══ Record excerpts ══
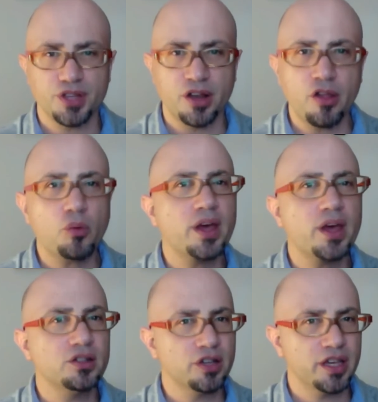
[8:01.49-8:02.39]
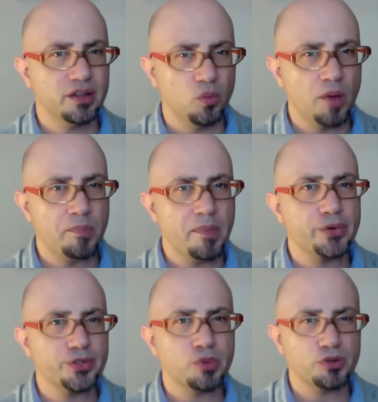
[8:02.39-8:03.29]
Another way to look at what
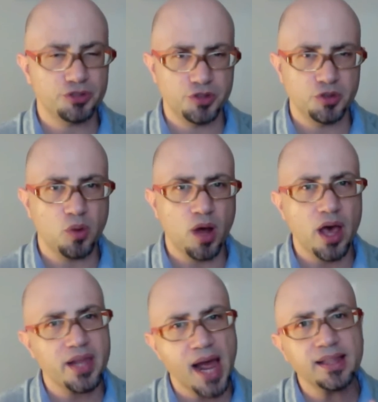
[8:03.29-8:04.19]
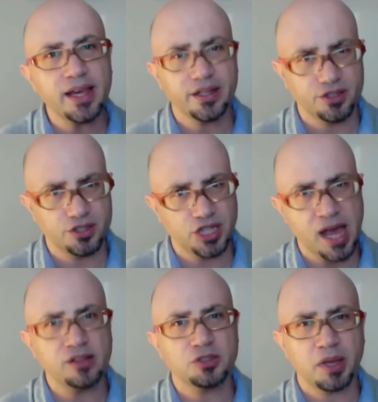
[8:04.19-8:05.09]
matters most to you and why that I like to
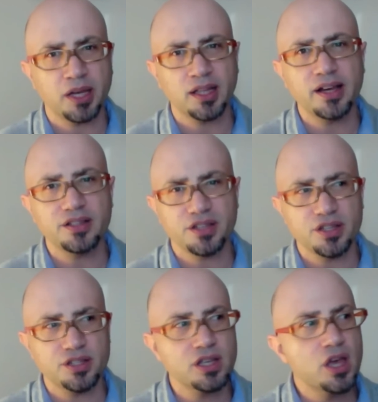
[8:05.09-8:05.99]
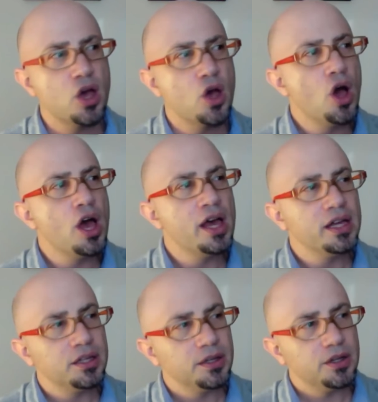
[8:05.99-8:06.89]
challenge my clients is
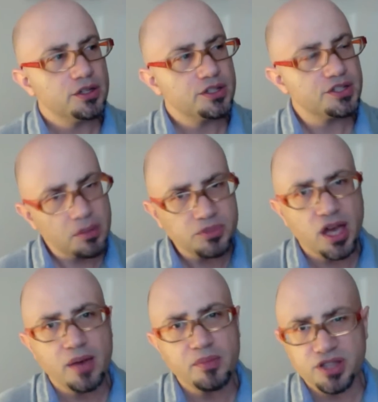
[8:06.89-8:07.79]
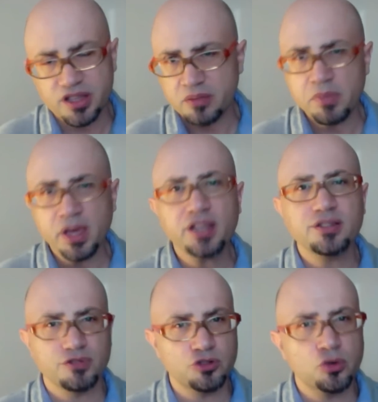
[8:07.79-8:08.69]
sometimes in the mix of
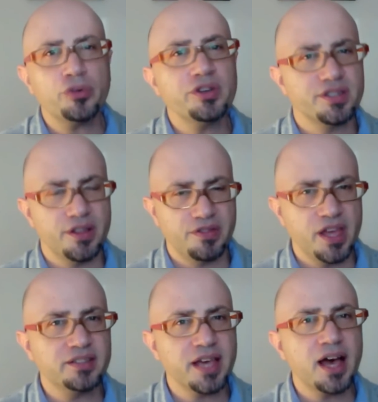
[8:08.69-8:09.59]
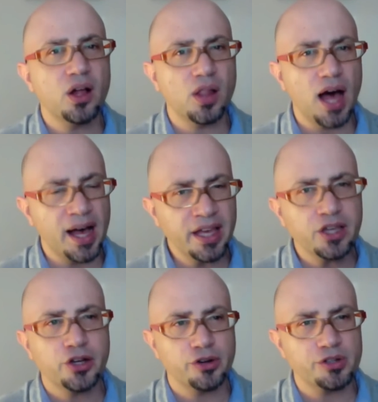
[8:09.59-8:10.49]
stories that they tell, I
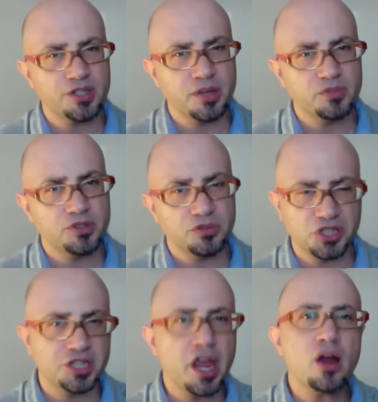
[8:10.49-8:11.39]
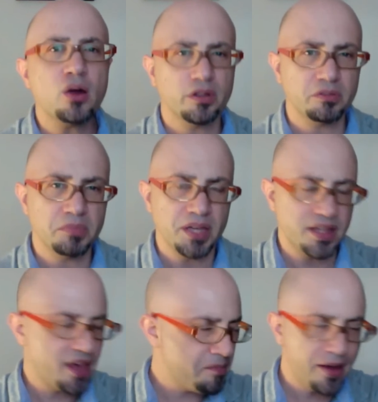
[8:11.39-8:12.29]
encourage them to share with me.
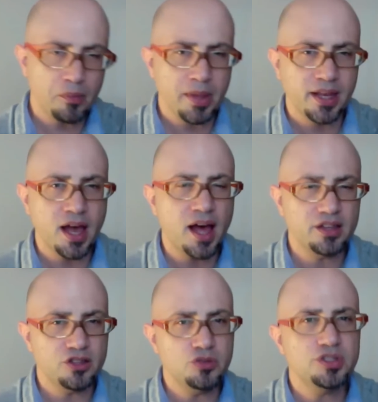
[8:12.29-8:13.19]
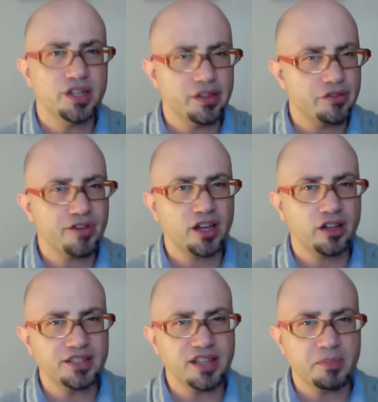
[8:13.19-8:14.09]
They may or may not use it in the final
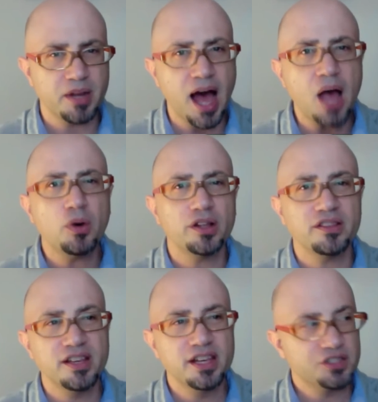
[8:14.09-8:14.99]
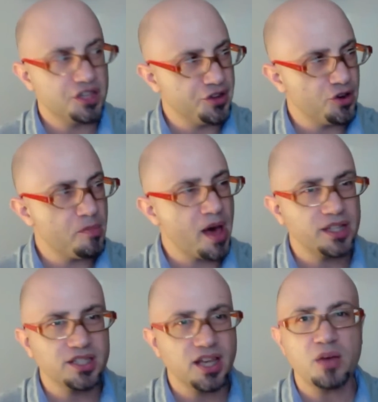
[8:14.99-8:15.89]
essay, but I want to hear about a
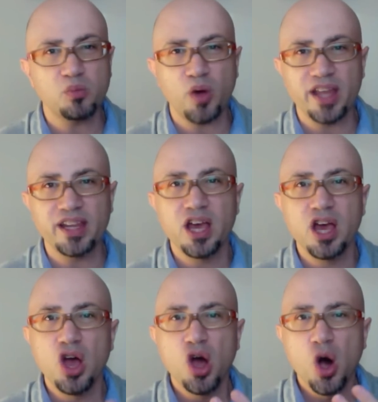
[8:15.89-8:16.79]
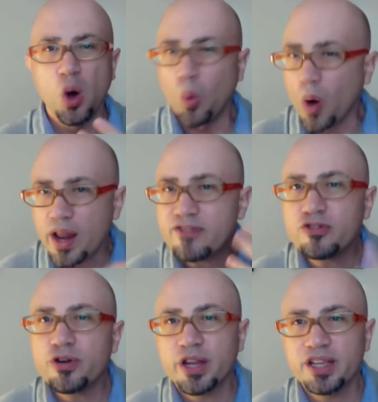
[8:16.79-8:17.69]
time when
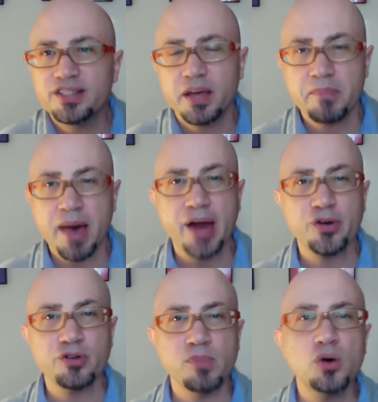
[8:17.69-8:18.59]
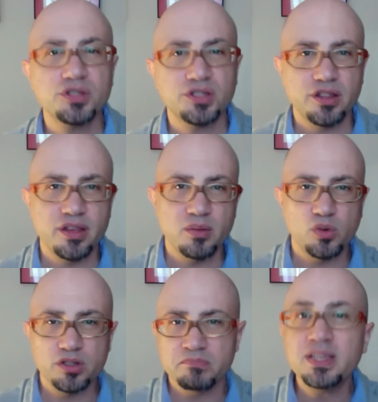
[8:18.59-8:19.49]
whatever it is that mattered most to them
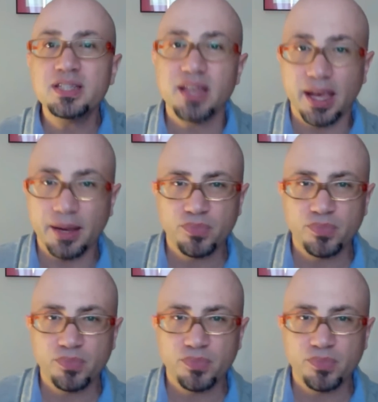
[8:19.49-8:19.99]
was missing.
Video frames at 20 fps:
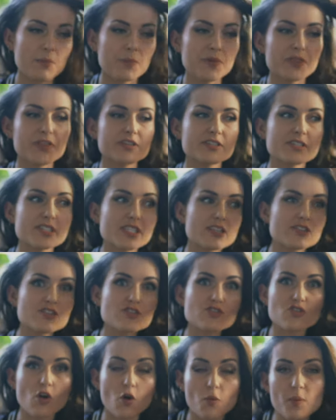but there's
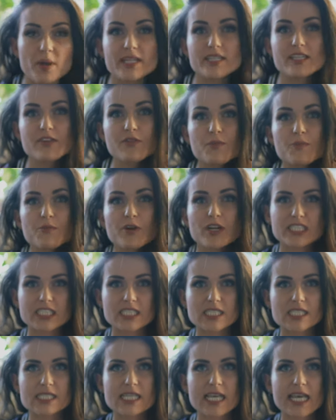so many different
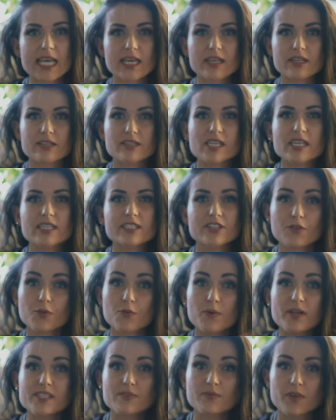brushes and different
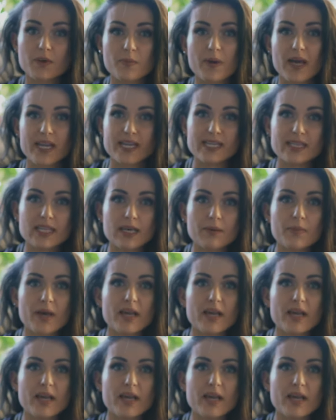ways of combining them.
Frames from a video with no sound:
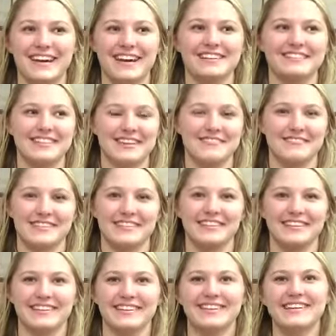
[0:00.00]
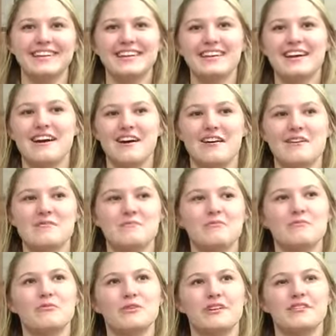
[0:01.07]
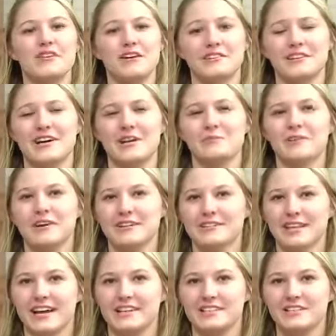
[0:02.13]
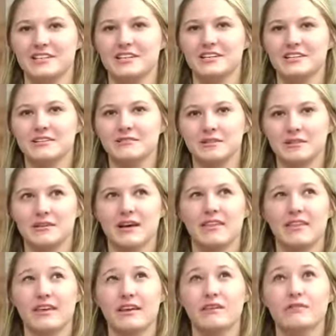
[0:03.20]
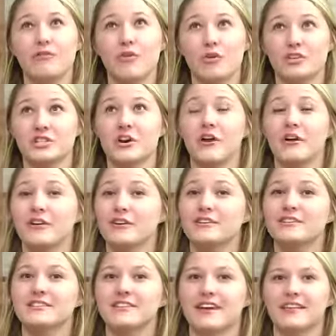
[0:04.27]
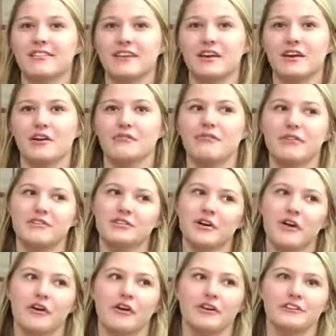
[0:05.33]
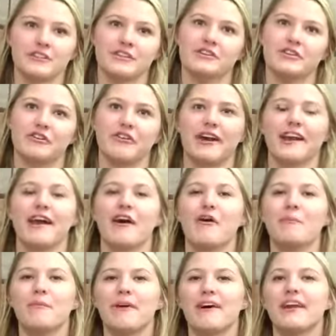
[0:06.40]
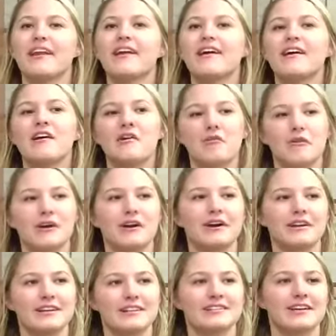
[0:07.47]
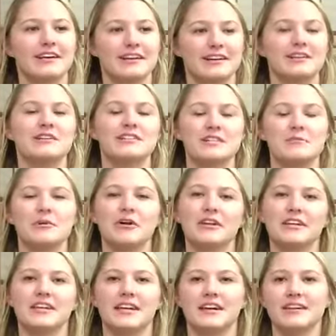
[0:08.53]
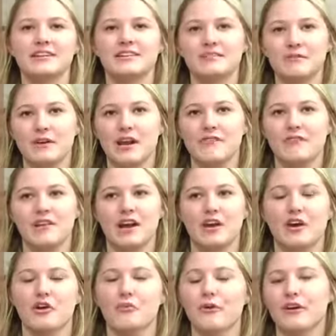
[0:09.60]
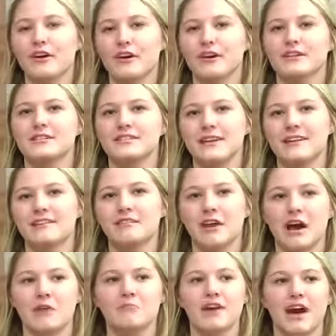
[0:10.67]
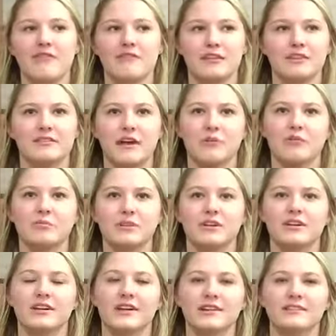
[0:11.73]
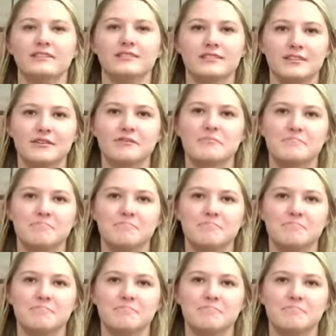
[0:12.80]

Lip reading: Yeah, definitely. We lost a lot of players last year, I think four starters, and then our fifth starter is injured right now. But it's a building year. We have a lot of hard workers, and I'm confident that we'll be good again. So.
═══
| Problem requirements |
Copy out the records exactly; the pictures stay behind.

| The completed task |
[8:01.49-8:02.39]
[8:02.39-8:03.29]
Another way to look at what
[8:03.29-8:04.19]
[8:04.19-8:05.09]
matters most to you and why that I like to
[8:05.09-8:05.99]
[8:05.99-8:06.89]
challenge my clients is
[8:06.89-8:07.79]
[8:07.79-8:08.69]
sometimes in the mix of
[8:08.69-8:09.59]
[8:09.59-8:10.49]
stories that they tell, I
[8:10.49-8:11.39]
[8:11.39-8:12.29]
encourage them to share with me.
[8:12.29-8:13.19]
[8:13.19-8:14.09]
They may or may not use it in the final
[8:14.09-8:14.99]
[8:14.99-8:15.89]
essay, but I want to hear about a
[8:15.89-8:16.79]
[8:16.79-8:17.69]
time when
[8:17.69-8:18.59]
[8:18.59-8:19.49]
whatever it is that mattered most to them
[8:19.49-8:19.99]
was missing.
Video frames at 20 fps:
but there's
so many different
brushes and different
ways of combining them.
Frames from a video with no sound:
[0:00.00]
[0:01.07]
[0:02.13]
[0:03.20]
[0:04.27]
[0:05.33]
[0:06.40]
[0:07.47]
[0:08.53]
[0:09.60]
[0:10.67]
[0:11.73]
[0:12.80]

Lip reading: Yeah, definitely. We lost a lot of players last year, I think four starters, and then our fifth starter is injured right now. But it's a building year. We have a lot of hard workers, and I'm confident that we'll be good again. So.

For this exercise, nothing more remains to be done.